§ **Problem requirements**: Below is a block of entries, which should be copied verbatim apart from the pictures.

§ **Input for this task**:
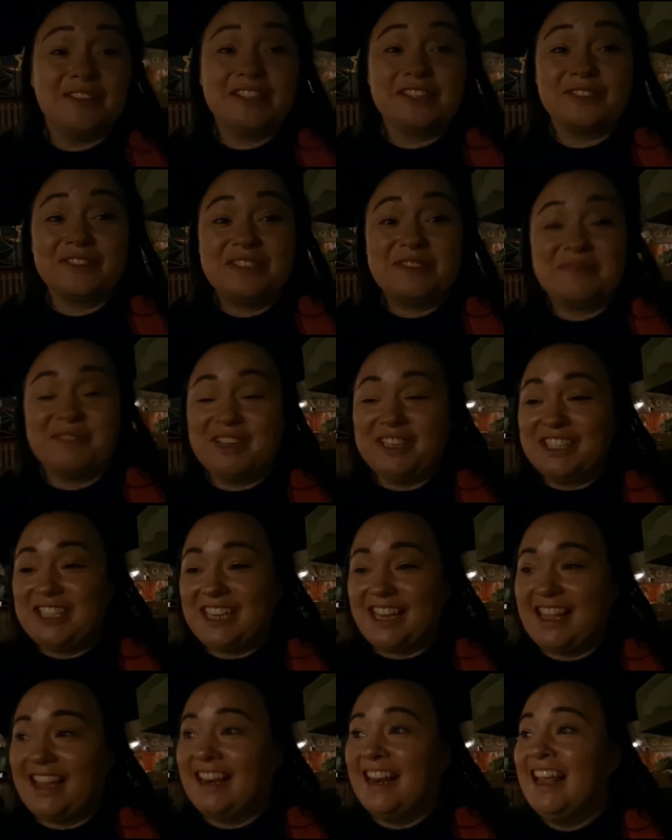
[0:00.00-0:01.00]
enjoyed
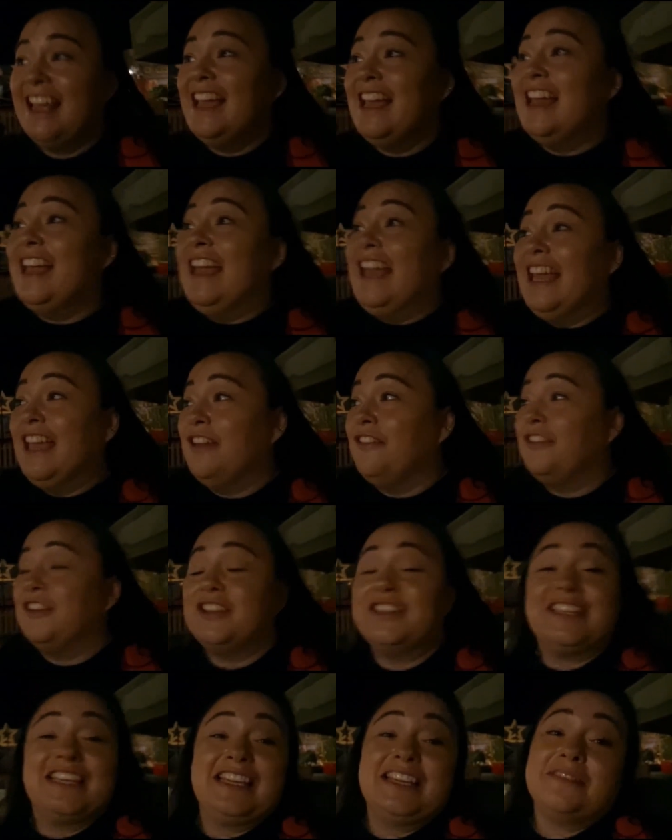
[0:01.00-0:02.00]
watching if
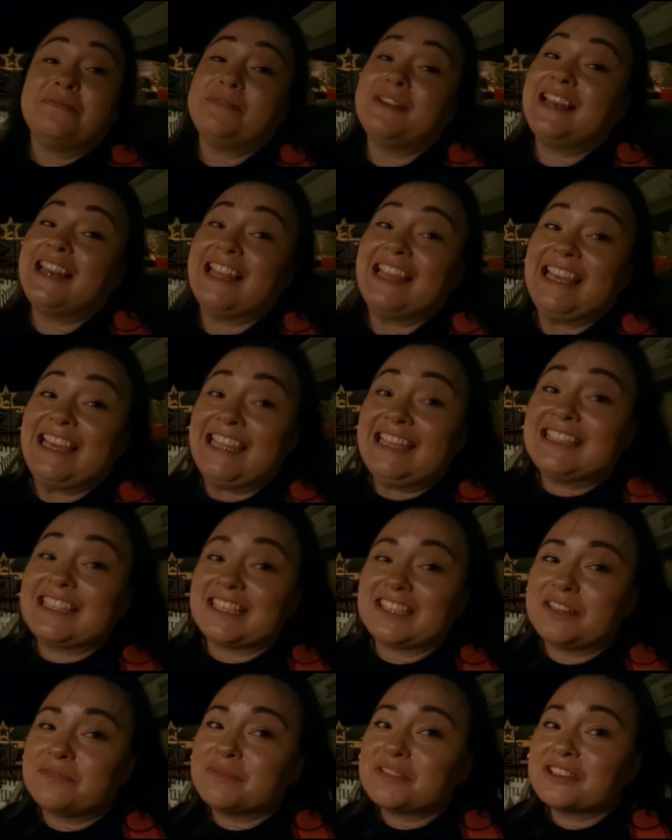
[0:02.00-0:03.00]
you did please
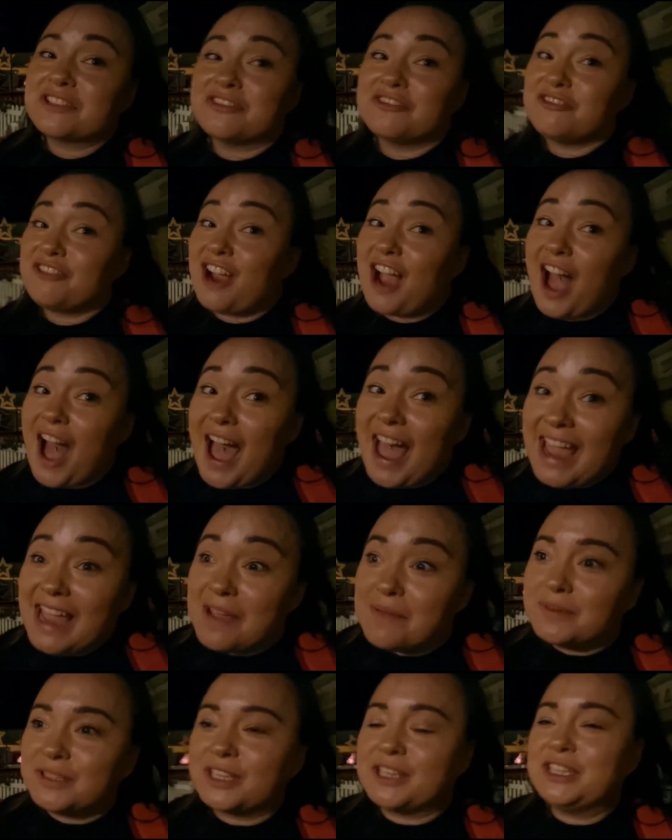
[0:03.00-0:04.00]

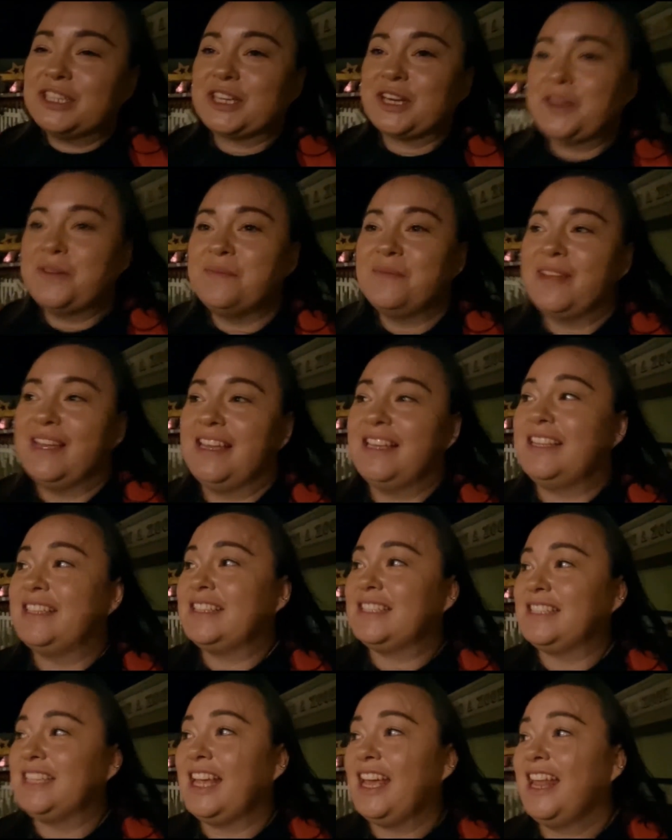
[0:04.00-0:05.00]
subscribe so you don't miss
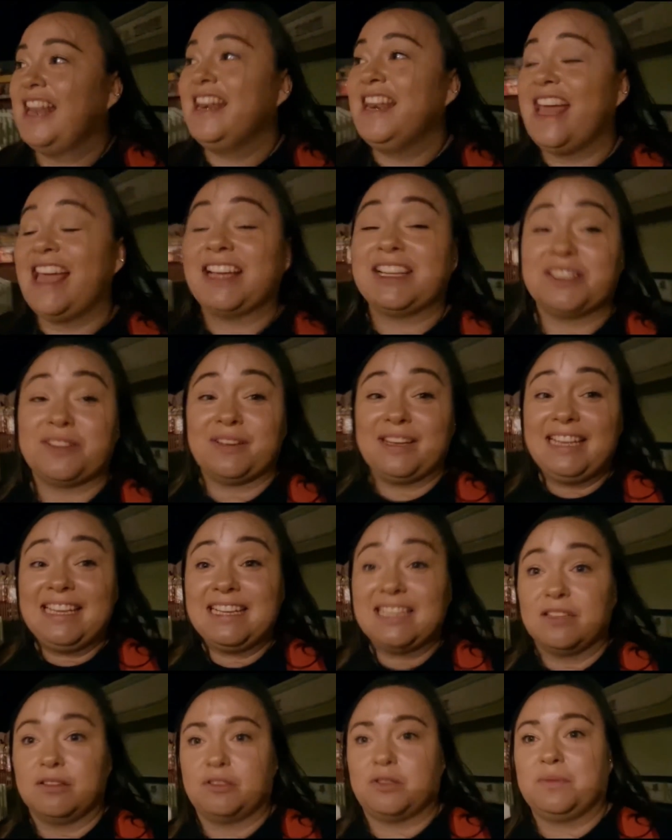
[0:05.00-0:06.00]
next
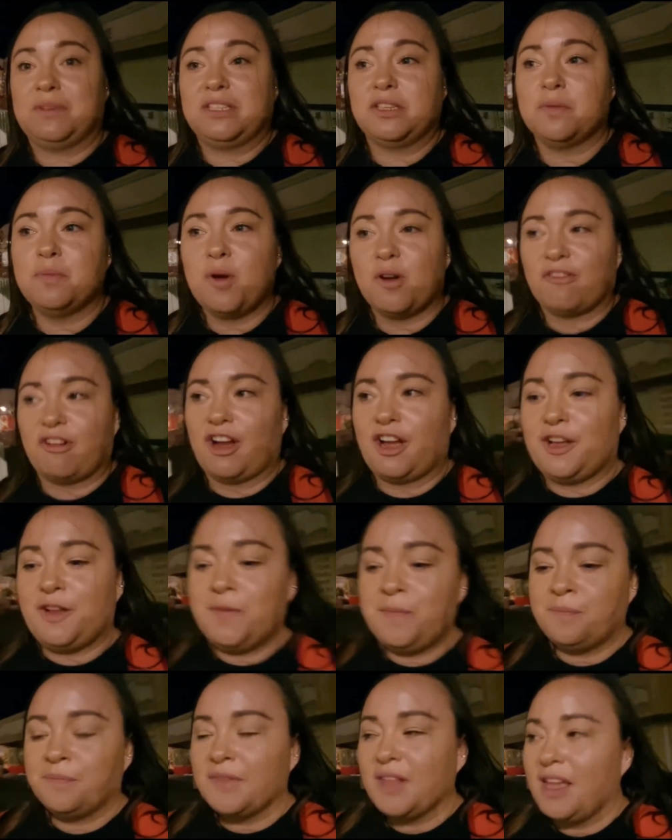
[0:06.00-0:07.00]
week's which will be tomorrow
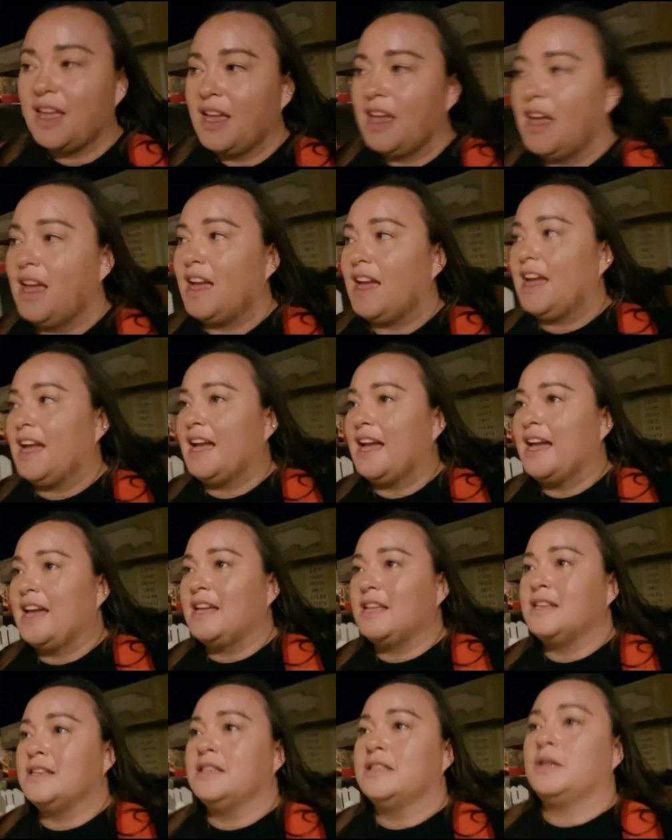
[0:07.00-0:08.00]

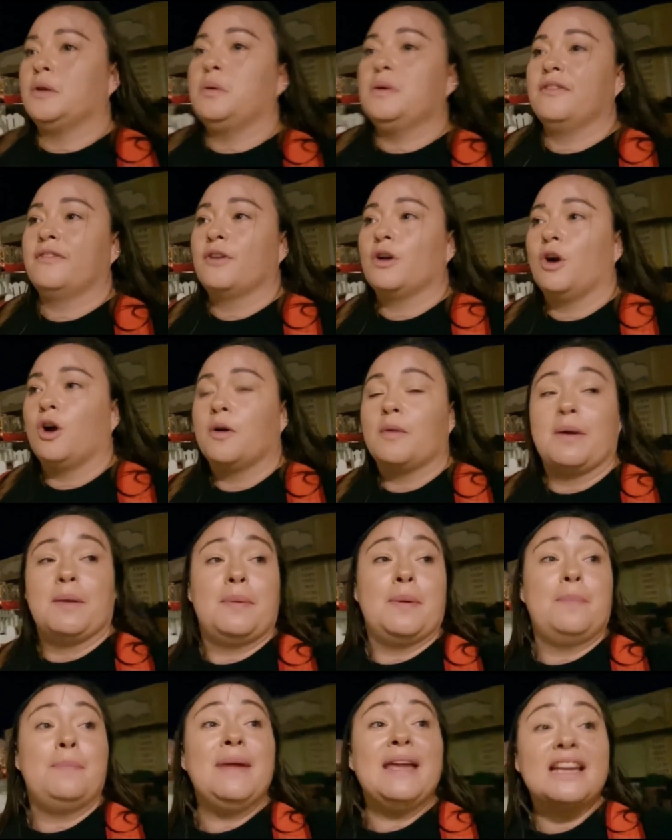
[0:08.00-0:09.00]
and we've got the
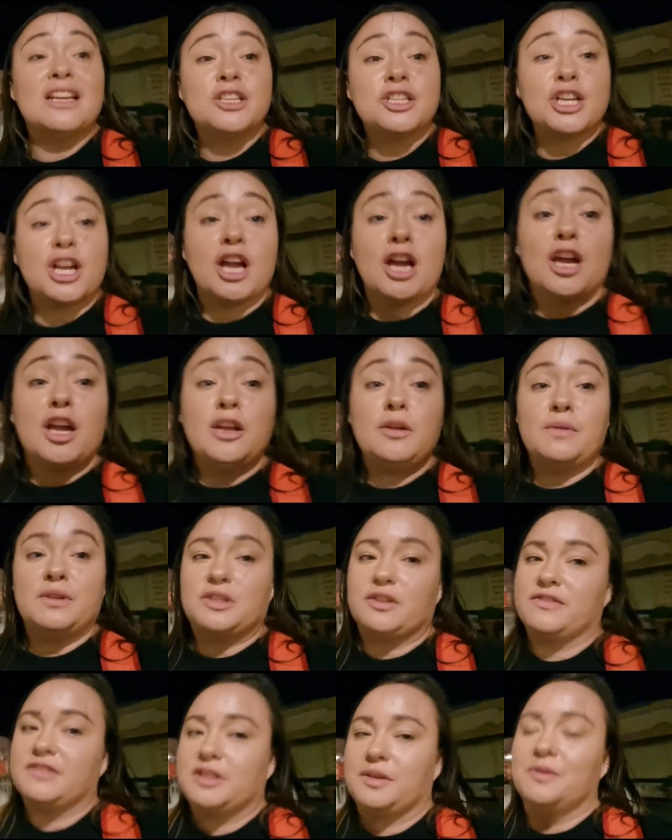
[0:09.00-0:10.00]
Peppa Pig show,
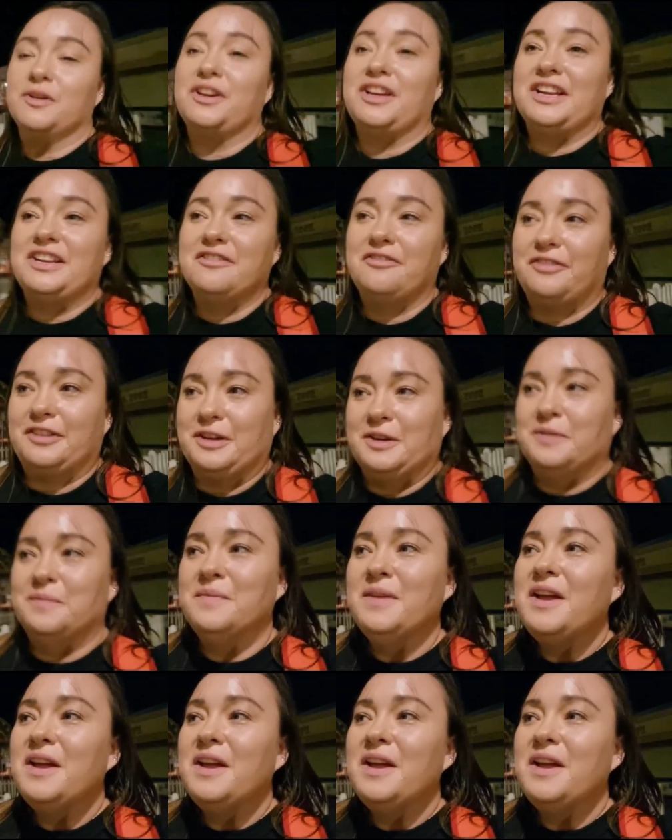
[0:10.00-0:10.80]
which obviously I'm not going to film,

§ **Result for this exercise**:
[0:00.00-0:01.00]
enjoyed
[0:01.00-0:02.00]
watching if
[0:02.00-0:03.00]
you did please
[0:03.00-0:04.00]

[0:04.00-0:05.00]
subscribe so you don't miss
[0:05.00-0:06.00]
next
[0:06.00-0:07.00]
week's which will be tomorrow
[0:07.00-0:08.00]

[0:08.00-0:09.00]
and we've got the
[0:09.00-0:10.00]
Peppa Pig show,
[0:10.00-0:10.80]
which obviously I'm not going to film,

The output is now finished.